Dialing for Dollars: Opportunities, Justifications, and Telemarketing Fraud
Opportunities for deviant economic exploitation grew significantly in the second half of the twentieth century. Drawing from interviews with forty-seven fraudulent telemarketers, this article describes the backgrounds and pursuits of one type of deviant actor that has stepped forward to exploit these opportunities. The men and women interviewed for this research were reared in middle-class, disproportionately managerial and entrepreneurial families. Their class and family backgrounds provided them with high, but ill-defined, expectations for material success. Their preparation for successful conventional careers was unremarkable. As a result, they were predisposed to economic activities that required few credentials but provided a high income.
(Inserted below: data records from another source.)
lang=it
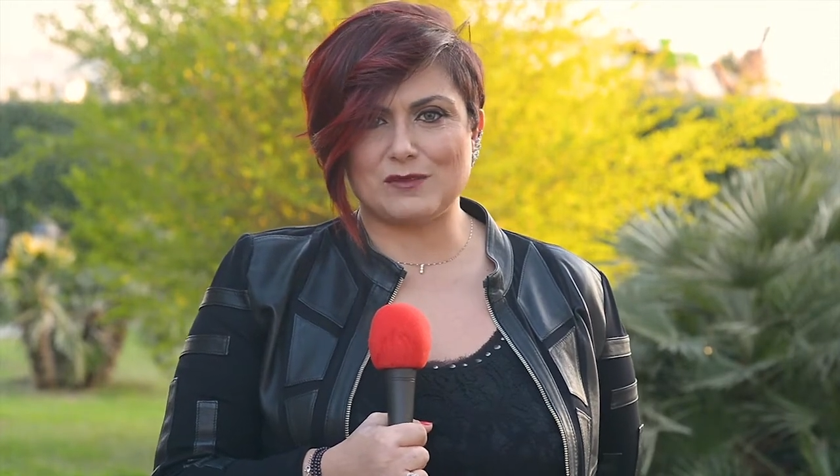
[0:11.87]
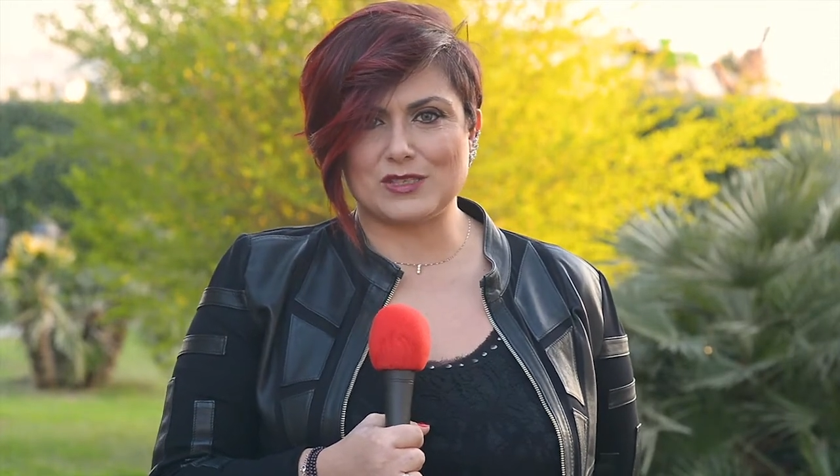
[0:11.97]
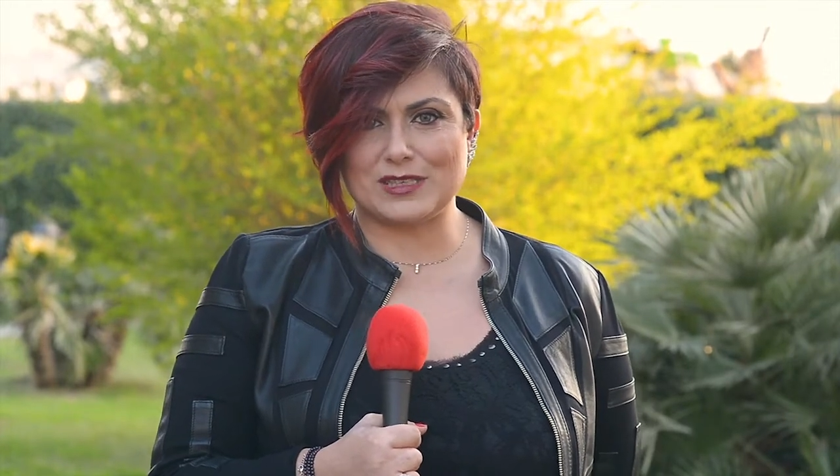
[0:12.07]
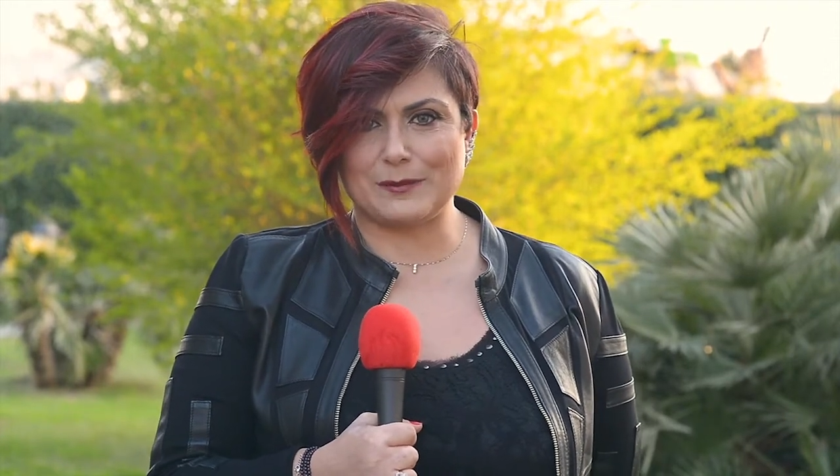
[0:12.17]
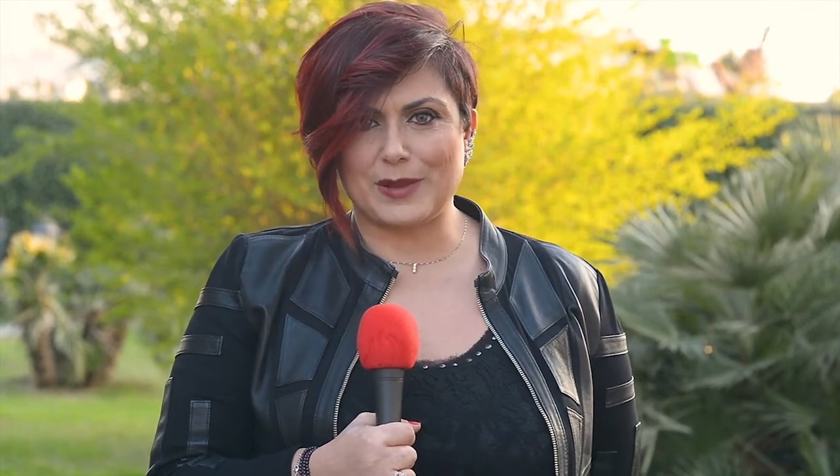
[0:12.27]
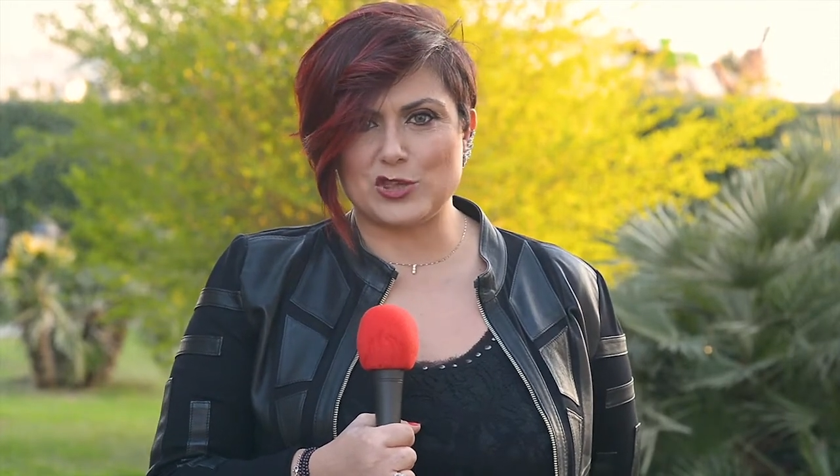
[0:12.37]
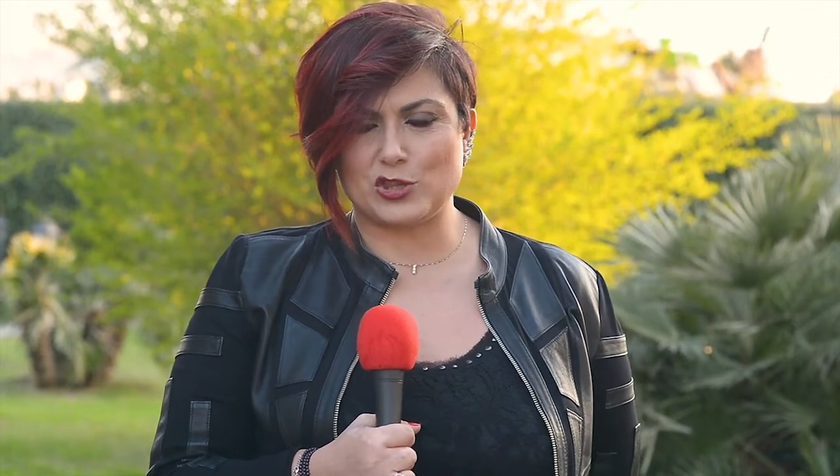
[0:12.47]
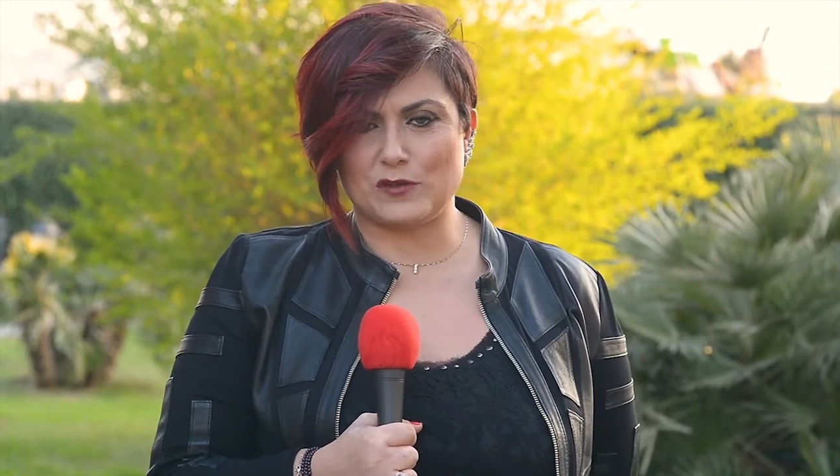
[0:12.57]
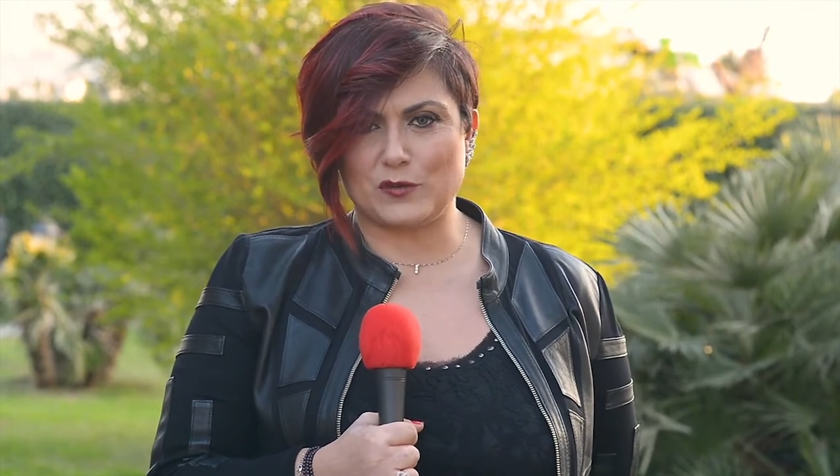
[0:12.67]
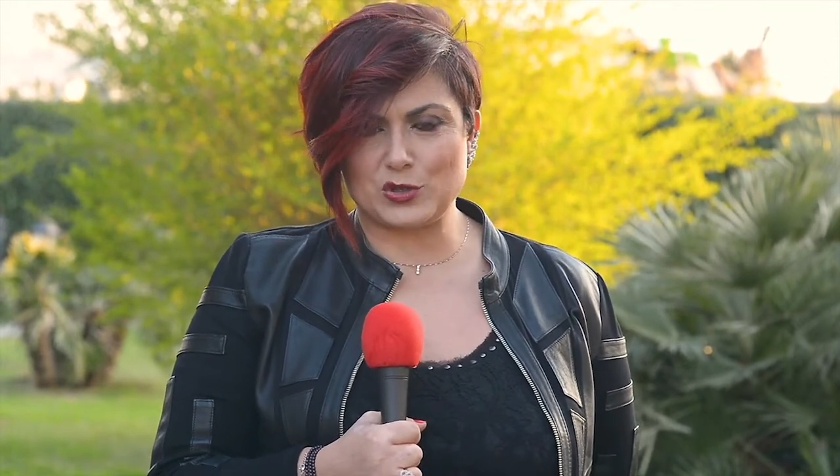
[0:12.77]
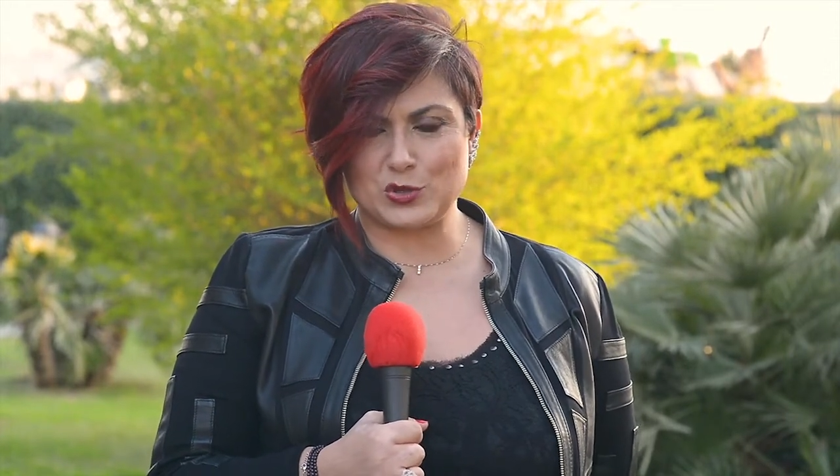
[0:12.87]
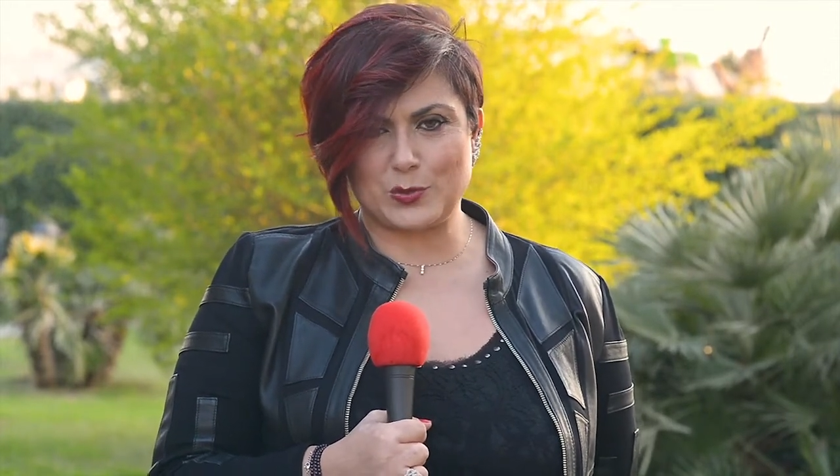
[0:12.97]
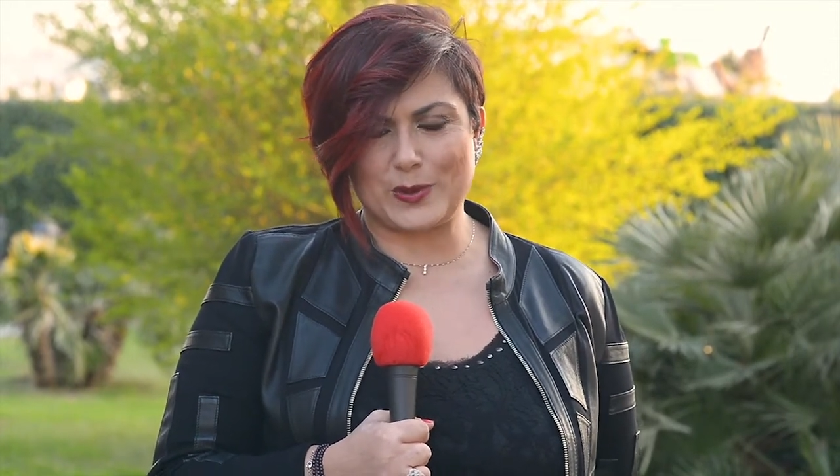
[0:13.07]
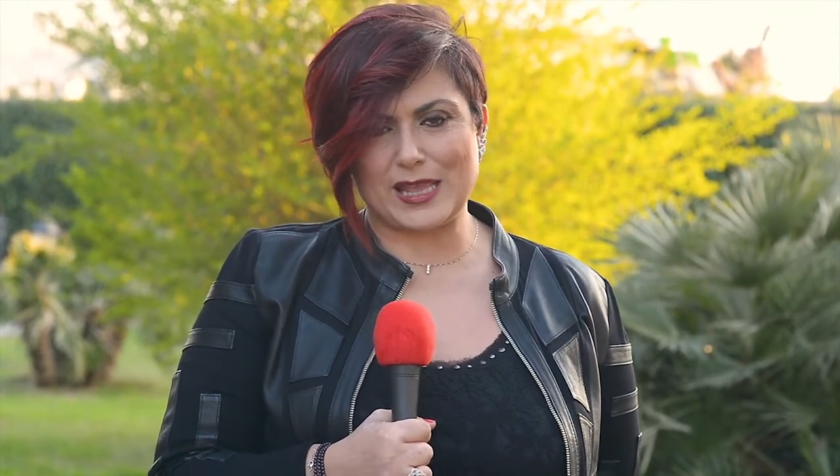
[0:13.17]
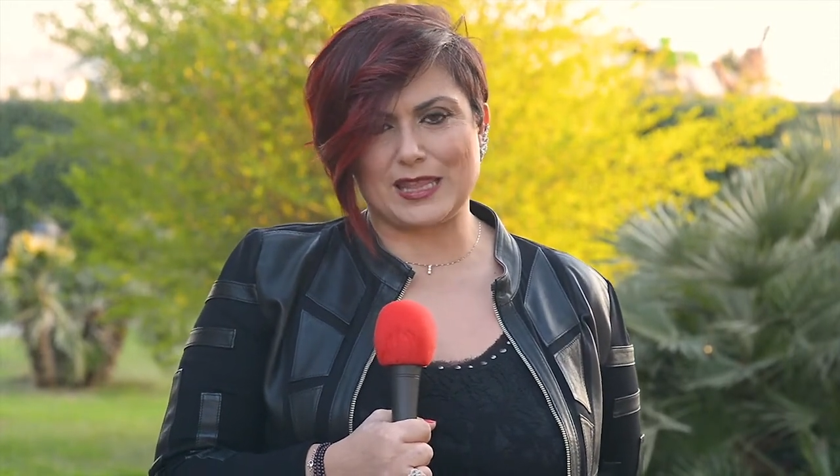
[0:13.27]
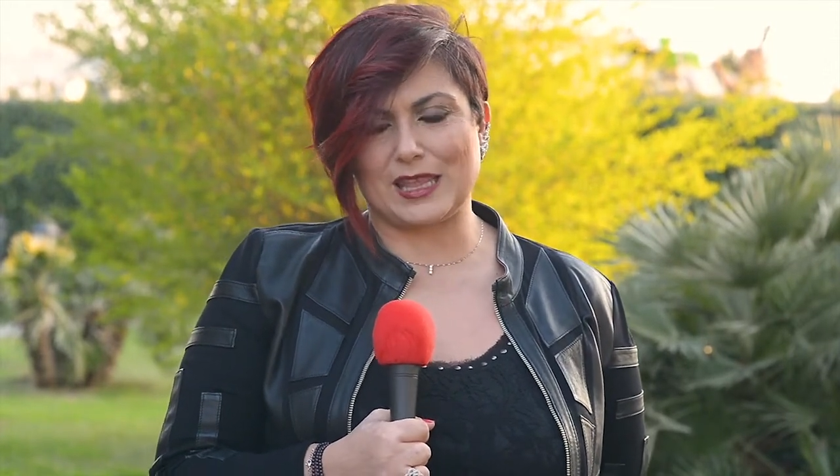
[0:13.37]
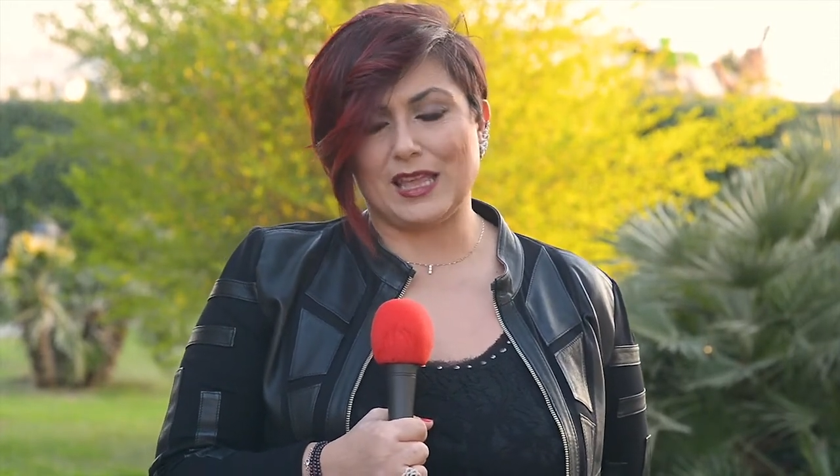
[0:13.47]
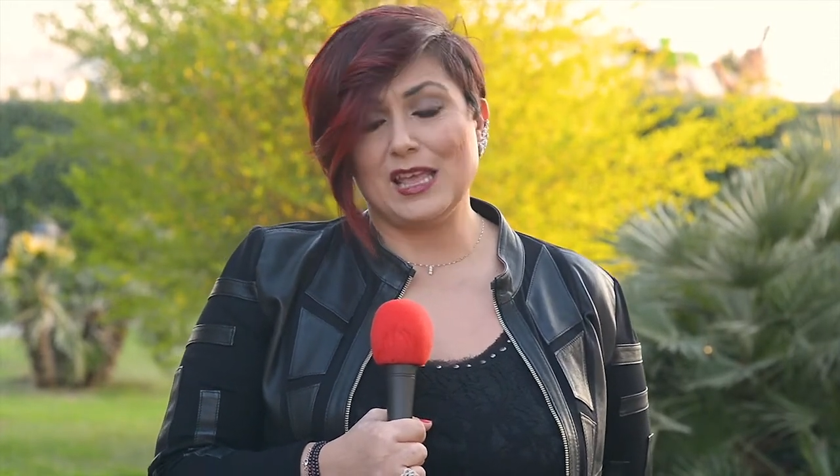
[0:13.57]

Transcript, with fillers: la vostra immagine, il vostro brand,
Once involved in and aware of the deviant nature of their endeavors, continuation in fraud was facilitated by the income it produced and the lifestyle it permitted, by self-definitions enhanced by their manipulative abilities, and by acquisition and use of a vocabulary of motive that deflected blame. An augmented version of sociological strain theory provides an analytic vantage point from which to examine the backgrounds, aspirations, and perspectives of those involved in fraudulent telemarketing.
Neal Shover, Glenn S. Coffey, and Clinton R. Sanders. "Dialing for Dollars: Opportunities, Justifications, and Telemarketing Fraud" Qualitative Sociology 27.1 (2004): 59-75.